黑子没有回答,他的眼角停在窗棂的漏洞里。下次,绝对要提醒竕少爷,不能跟着汪老爷学坏了。汪大人做事越来越出格,难道是因为饿得太久的缘故?
谁都可以看得出今日汪大人心情很好,好到让人如沐春风,偏偏然的徜徉在春的繁花中一样。
华姑娘连续几日没来汪大人府上晒太阳,众人心情有好有坏。但是,对于汪云锋来说,这是好事。他的身边多了夏令寐,衣食住行都被她盯着,连华姑娘照例送来的吃食都被她转手送去了给重伤患者。夏竕换了冬衣,每天在汪云锋身边学习写字读书,在夏令寐的身边习武,偶尔得空还会去跟附近的小孩一起玩耍。
夏令寐对旁人说自己是夏竕的奶娘,知道少爷在这里,就被夫人送来特意照顾两位主子。她平日里也很少出门,就是在汪大人的院子里忙活,不多说也不多做。
安安静静的过了几日,汪云锋收到华家主人的请贴,请他过府喝酒。
汪云锋与世家打了这么久的太极,他手中的筹码越来越多,掐着官员的弱点,让商贾们与附近州县通商,抽取一部分可靠的商人与灾民们一起回到故地开始重建,然后由朝廷发放皇商资格的文书,一件件实事安排下去。

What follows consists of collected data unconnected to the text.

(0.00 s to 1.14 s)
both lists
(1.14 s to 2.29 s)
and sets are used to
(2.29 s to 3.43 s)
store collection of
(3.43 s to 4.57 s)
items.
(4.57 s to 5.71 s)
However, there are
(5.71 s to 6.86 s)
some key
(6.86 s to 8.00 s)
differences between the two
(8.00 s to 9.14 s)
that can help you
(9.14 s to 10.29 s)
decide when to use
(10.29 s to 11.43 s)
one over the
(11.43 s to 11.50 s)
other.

利益的大饼只有这么大,吃的人越多消耗越快,世家里面有通商的人,也有为官的人。谁都看得出,朝廷对涿州这些常年遭灾的州县很不满,迟早要撤掉部分的官员。与其等着外地官员来吃这个饼,还不如他们内部自己推举,让汪云锋保举,这样家族发展才会越来越壮大。
原本世家们都还端着等着,没有想到汪云锋一个小小的御史居然敢抓着涿州上上下下十几位官员的把柄而安然无恙,他们都开始重新估算汪云锋在皇帝面前的宠信度。
拉拢他,总比得罪他来得好。
华家收拾起了轻视的心,不再让华宝霞去搅局,反而是华老爷亲自下金贴,不可谓是给足了汪云锋面子。

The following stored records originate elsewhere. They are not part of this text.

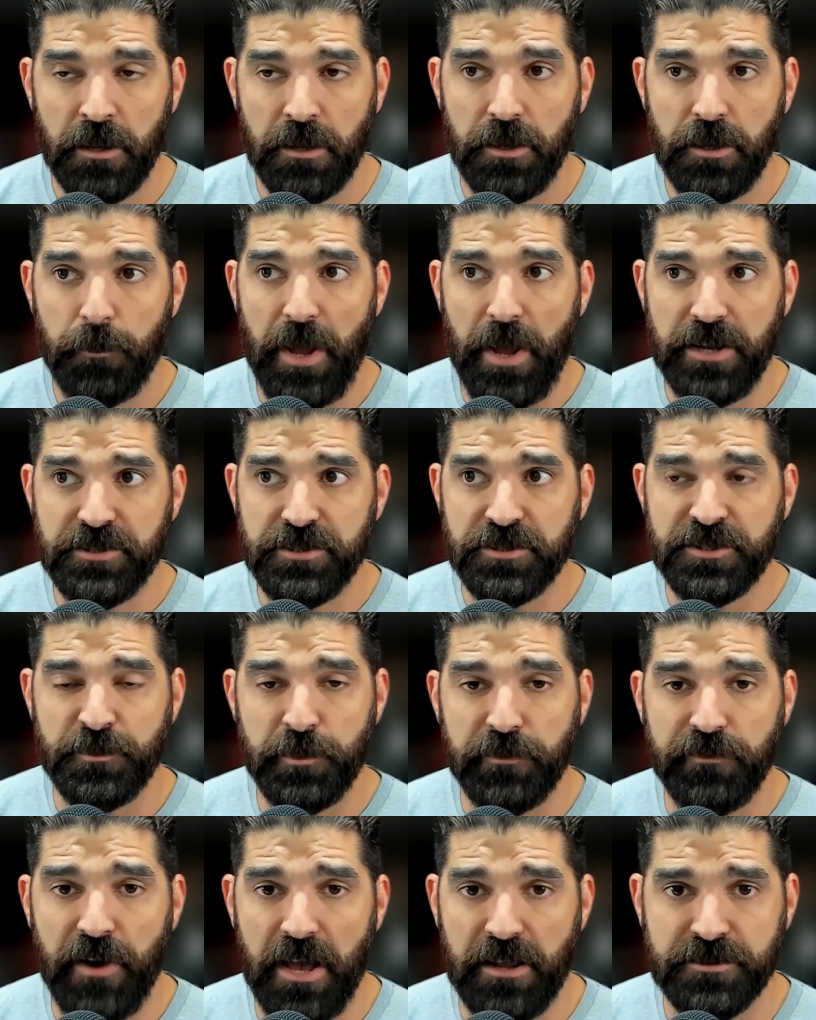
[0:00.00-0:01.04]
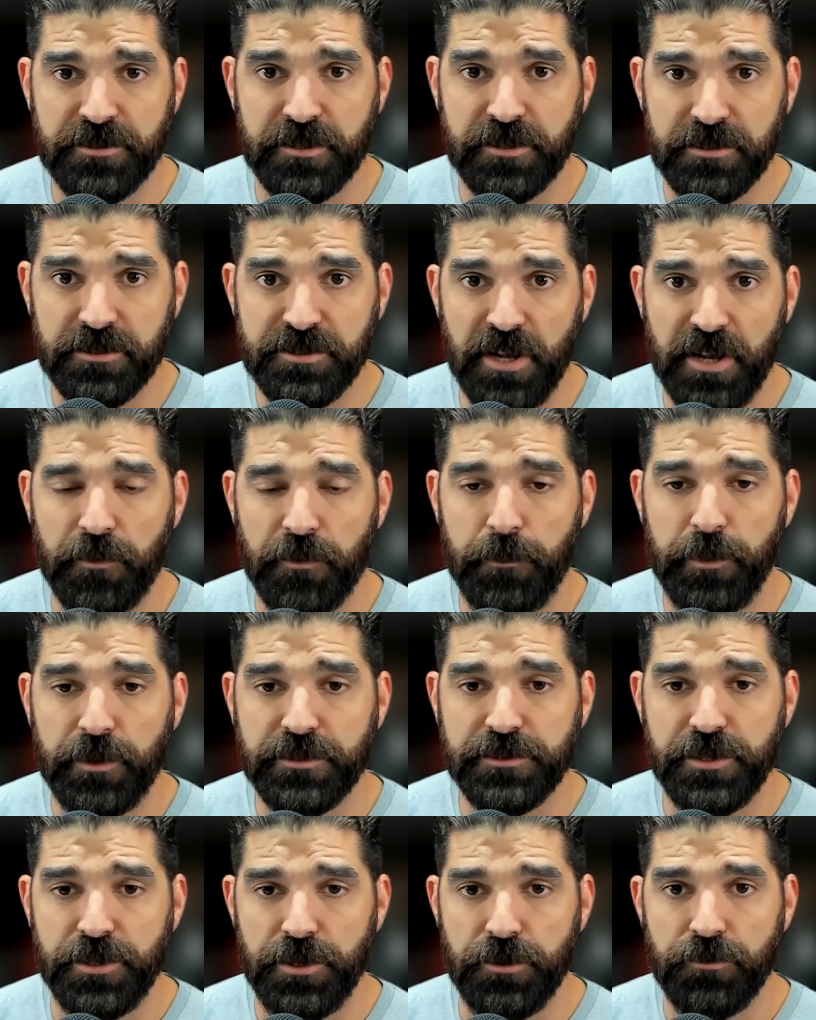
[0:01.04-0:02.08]
your patients and providers are going to suffer
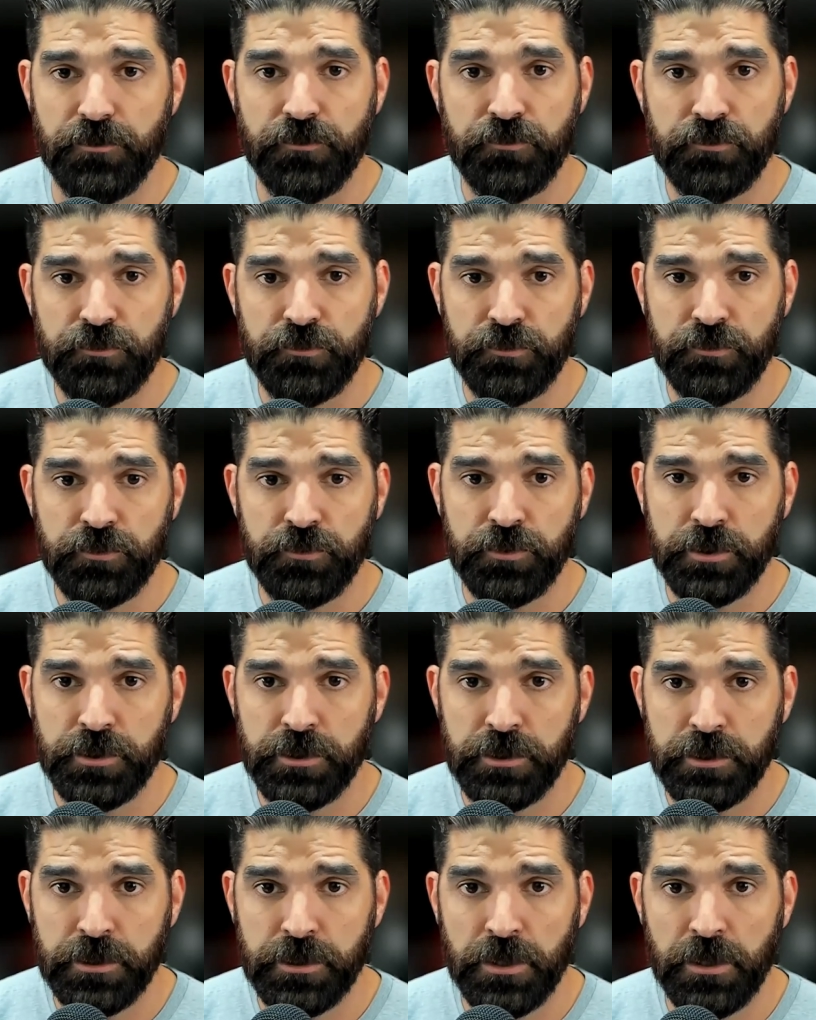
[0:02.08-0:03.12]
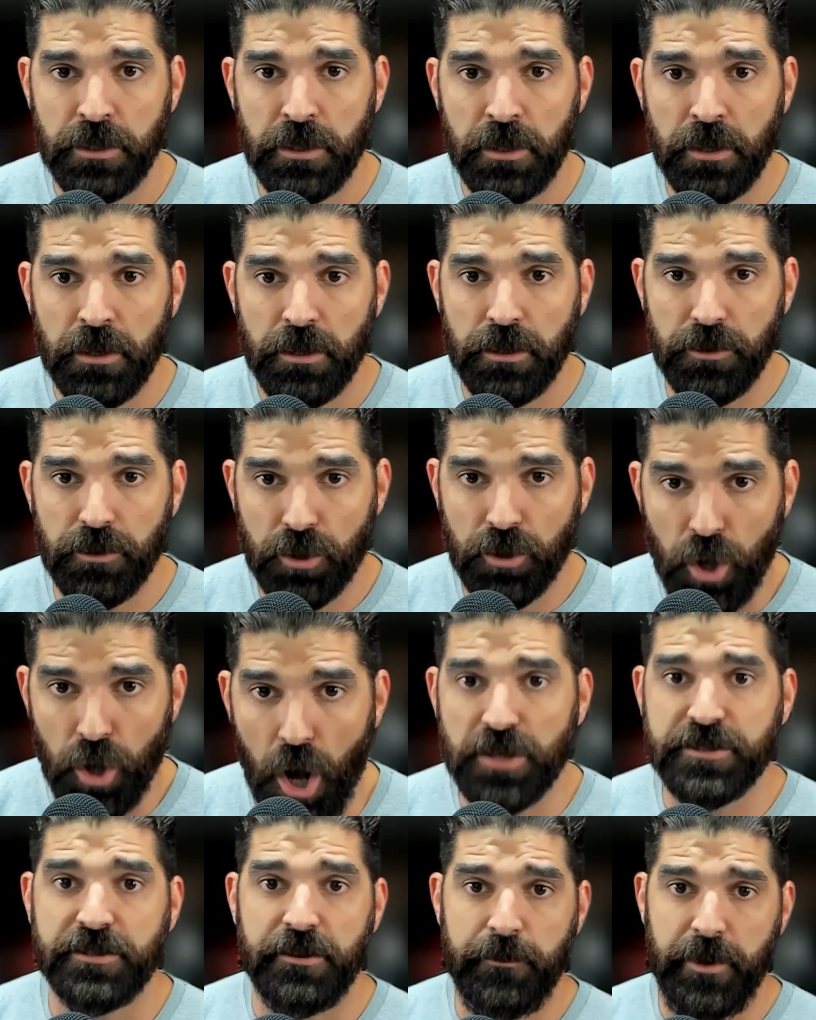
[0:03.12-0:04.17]
because of you. You're the
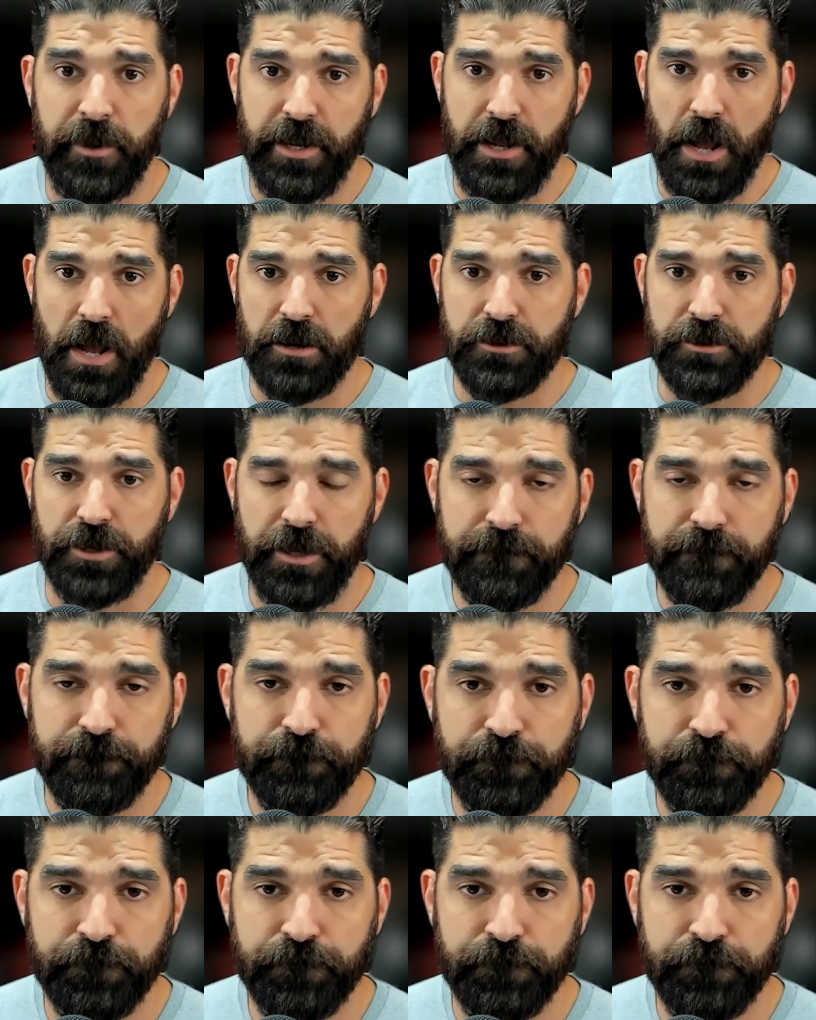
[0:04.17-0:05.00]
cause of the mediocrity.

华家汪云锋来过一次再也没进入过,相比那天晚上的冷冷清清,今日汪云锋还坐在马车里就从车帘外看到华家门口停着的诸多轿子马匹,想来是聚集了不少的世家中人。
夏竕如今是走到哪里都被汪云锋牵着,像个小大人似的迈着海步,扭着小屁股跟在便宜爹爹身后。经过言传身教,夏竕在外人面前总算有点世家子弟的规矩,怎么站怎么坐怎么给人请安,一套套做起来似模似样,哪里还有小霸王的影子。
汪云锋在前厅与众人喝茶聊天,夏竕被人引着带去了后院给老夫人磕头。
说起来,世家联姻太多,汪云锋的儿子七拐八弯也勉勉强强可以跟华家牵扯上八百里的关系。套上这一层近乎,夏竕就必须去给老一辈磕头了。
华家本家人口不多,因为子弟中从商的多,一年到头都是在外面。后院里女眷莺莺燕燕,数不胜数,装扮起来比夏家的女眷们还要华美。夏竕被这个推着那个揉着,早就被香味熏得头晕目眩。
直到有人打趣:“汪大人的儿子就是乖巧,任谁做了他的娘亲都会忍不住疼爱一二。宝霞,你快来看看,这孩子多像个招财童子啊。”
有人在旁边笑道:“宝霞姐姐肯定早就见过小公子了,哪里还用得着我们来拾掇。”
“就是。听闻汪大人甚是疼爱这个儿子,若是讨了小公子唤一声‘娘’,说不定汪大人也……”
华宝霞在一旁娇羞道:“这八字还没有一撇呢,姐妹们可别胡说。”
“哎呀,别害羞了,谁不知道你前些日子与汪大人已经……”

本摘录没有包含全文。